DOBBS: Now, an “Unmentionable” — a story you won’t hear anywhere in the liberal national media, or nearly all of the national liberal media. Hollywood is once again trying to indoctrinate our children. Two new films out this year, plainly with an agenda, plainly demonizing the so-called “1 percent” and espousing the virtue of green-energy policies, come what may.
The first one is an animated feature from Japan, entitled The Secret World of Arriety, which tells the story of a tiny family that survives by BORROWING things from their human counterparts. [Clip from movie]
And then there’s The Lorax. Set to be released nationwide next month, it’s about a woodland creature who speaks for the trees, and finds RAMPANT industrialism.
Where have we all heard this before? Occupy Wall Street, forever trying to pit the makers against the takers, and President Obama, repeating that everyone should pay their “fair share” in dozens of speeches including his State of the Union address last month. The president’s liberal friends in Hollywood targeting a younger demographic using animated movies to sell their agenda to children.

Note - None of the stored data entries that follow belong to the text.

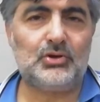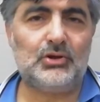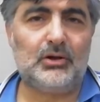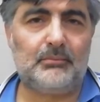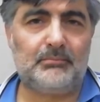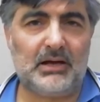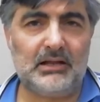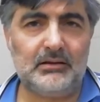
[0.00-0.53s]

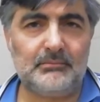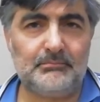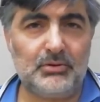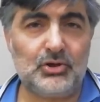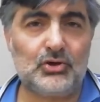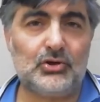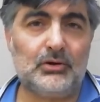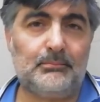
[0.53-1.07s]
kilo bal,
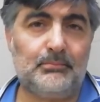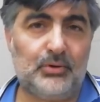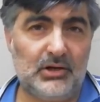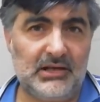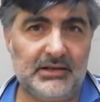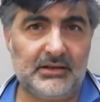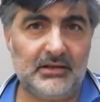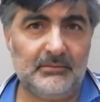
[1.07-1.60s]
bir kilo
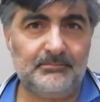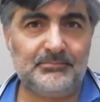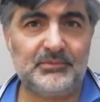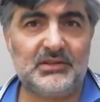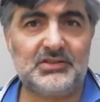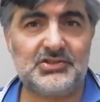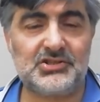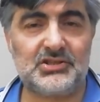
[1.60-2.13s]
poleni
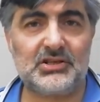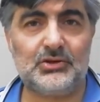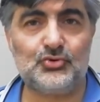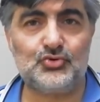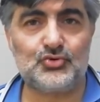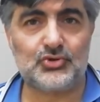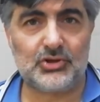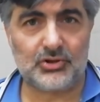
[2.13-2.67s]
çıtanın
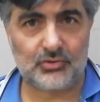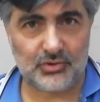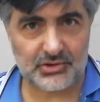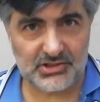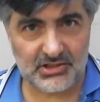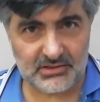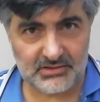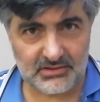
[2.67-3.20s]
üstüne
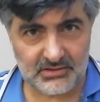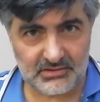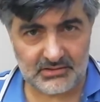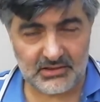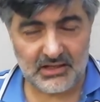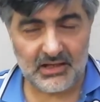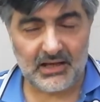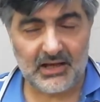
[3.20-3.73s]

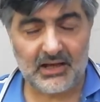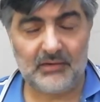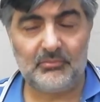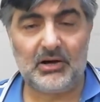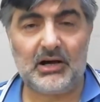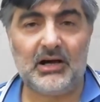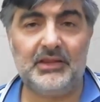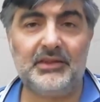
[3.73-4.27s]
koyacaksınız
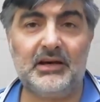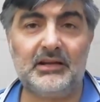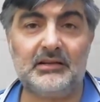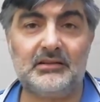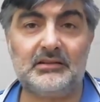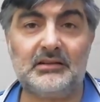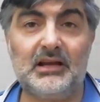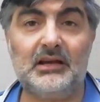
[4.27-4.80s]
ama ana
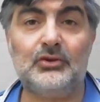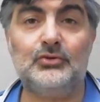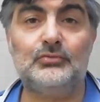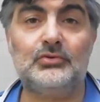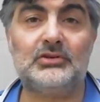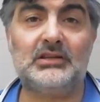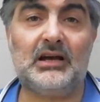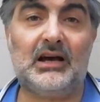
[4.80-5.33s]
arının daha
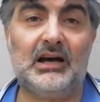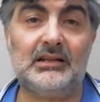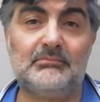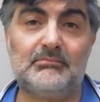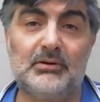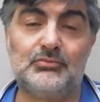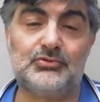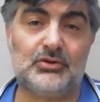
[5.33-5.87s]
yumurta
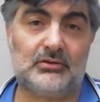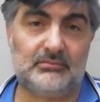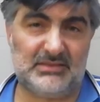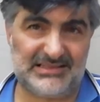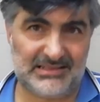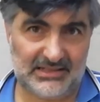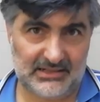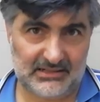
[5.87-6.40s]
atmamış
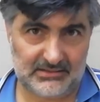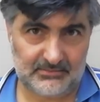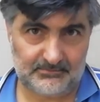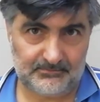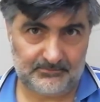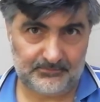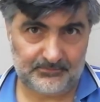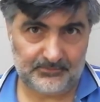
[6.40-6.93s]
olması lazım.
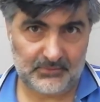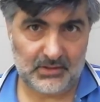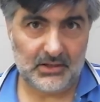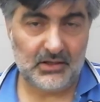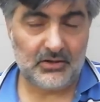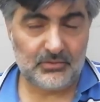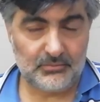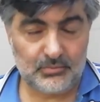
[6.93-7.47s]

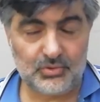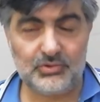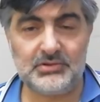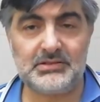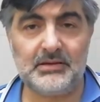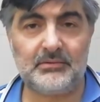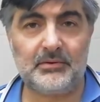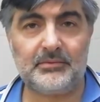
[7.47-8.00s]
Bunun
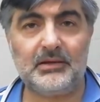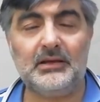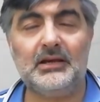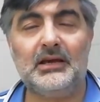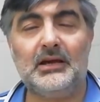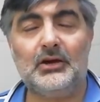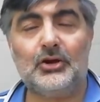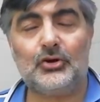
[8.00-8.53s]
sebebi
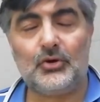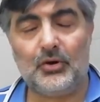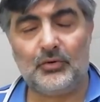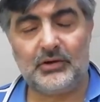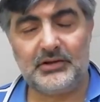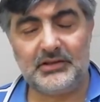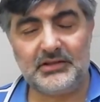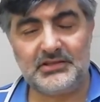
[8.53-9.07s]

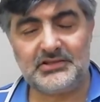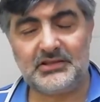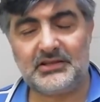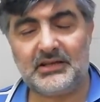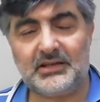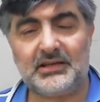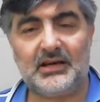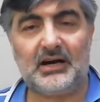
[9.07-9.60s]
kovanın
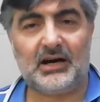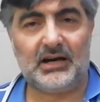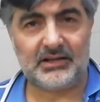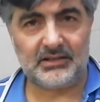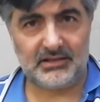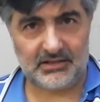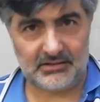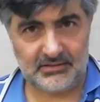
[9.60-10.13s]
içindeki
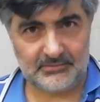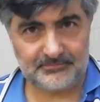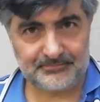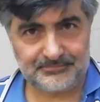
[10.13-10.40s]
arılar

Man, pitting your children against the 1%, total Disney move. Typical behavior from a multi-national corporation founded by an old Jew-hating McCarthyist. It’s just sad.

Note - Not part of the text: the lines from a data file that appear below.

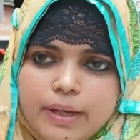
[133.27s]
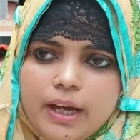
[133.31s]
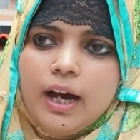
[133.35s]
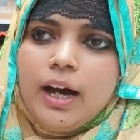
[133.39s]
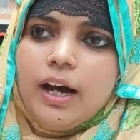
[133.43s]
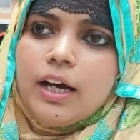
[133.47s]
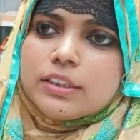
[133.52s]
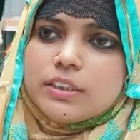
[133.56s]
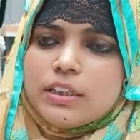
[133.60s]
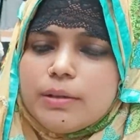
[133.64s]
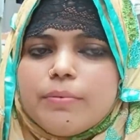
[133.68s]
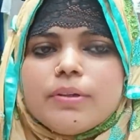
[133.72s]

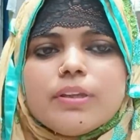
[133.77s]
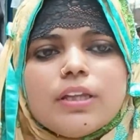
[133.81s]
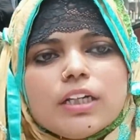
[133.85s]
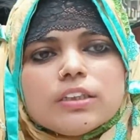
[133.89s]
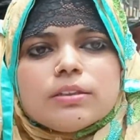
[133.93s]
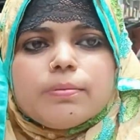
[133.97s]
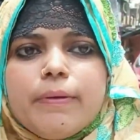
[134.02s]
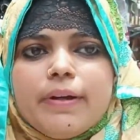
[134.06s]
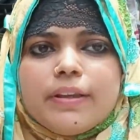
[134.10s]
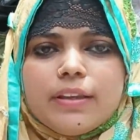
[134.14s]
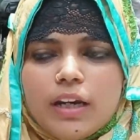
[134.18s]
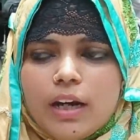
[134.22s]
यहाँ से भी दस
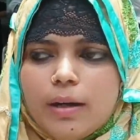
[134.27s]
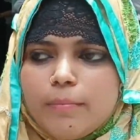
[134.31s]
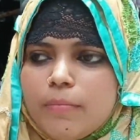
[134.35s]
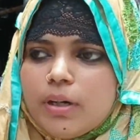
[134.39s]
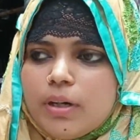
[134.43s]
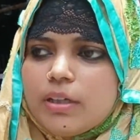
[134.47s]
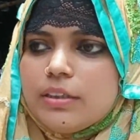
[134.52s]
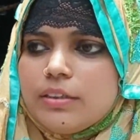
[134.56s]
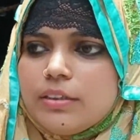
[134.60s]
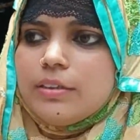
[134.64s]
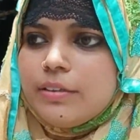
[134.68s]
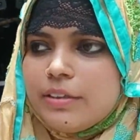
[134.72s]
पंद्रह
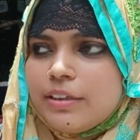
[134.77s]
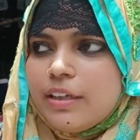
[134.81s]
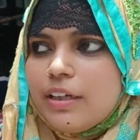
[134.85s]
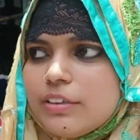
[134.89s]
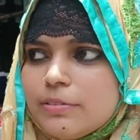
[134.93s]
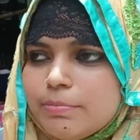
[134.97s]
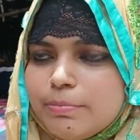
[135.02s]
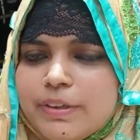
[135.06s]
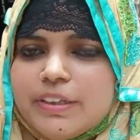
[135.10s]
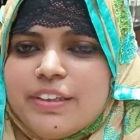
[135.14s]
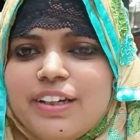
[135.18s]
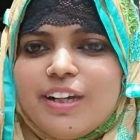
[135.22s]
मिनट
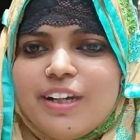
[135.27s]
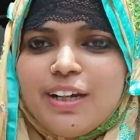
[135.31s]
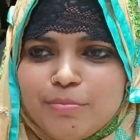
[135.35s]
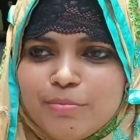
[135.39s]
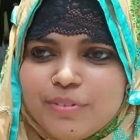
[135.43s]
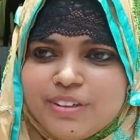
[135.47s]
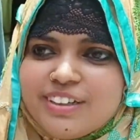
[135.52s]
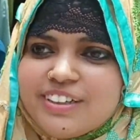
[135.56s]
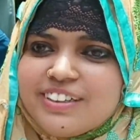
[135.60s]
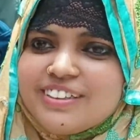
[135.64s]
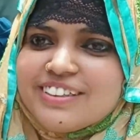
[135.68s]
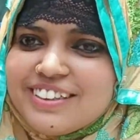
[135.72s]
दस पंद्रह
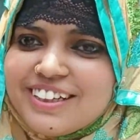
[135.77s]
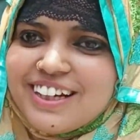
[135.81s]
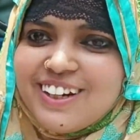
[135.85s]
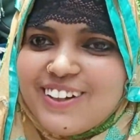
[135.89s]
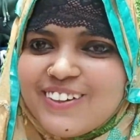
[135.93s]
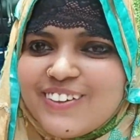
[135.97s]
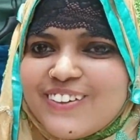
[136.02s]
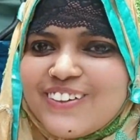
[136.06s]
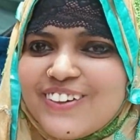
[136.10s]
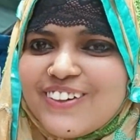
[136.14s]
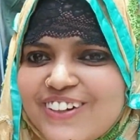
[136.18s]
मिनट चलो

One member of Dobbs’s diverse panel of fat, white radio dudes says that the movie is trying to create “Occu-toddlers,” and that if you have to see it, you should go buy huge tubs of popcorn and crumple your papers up and throw them on the floor. “You go into the theaters and you fight back against this message!” YEAH! STICK IT TO THOSE LAZY MINIMUM-WAGE BROWN THEATER COCKSUCKERS!
So wait, aren’t these guys all about the free-market? I thought this was a BUSINESS show. And now they’re suggesting a protest against mass-market capitalism? Frankly, it sounds very Socialist to me. I’m down with a reverse-Occupy protest, but only if instead of doing that jazz hands thing instead of clapping, everyone armpit farts their agreements. I think that would be rad.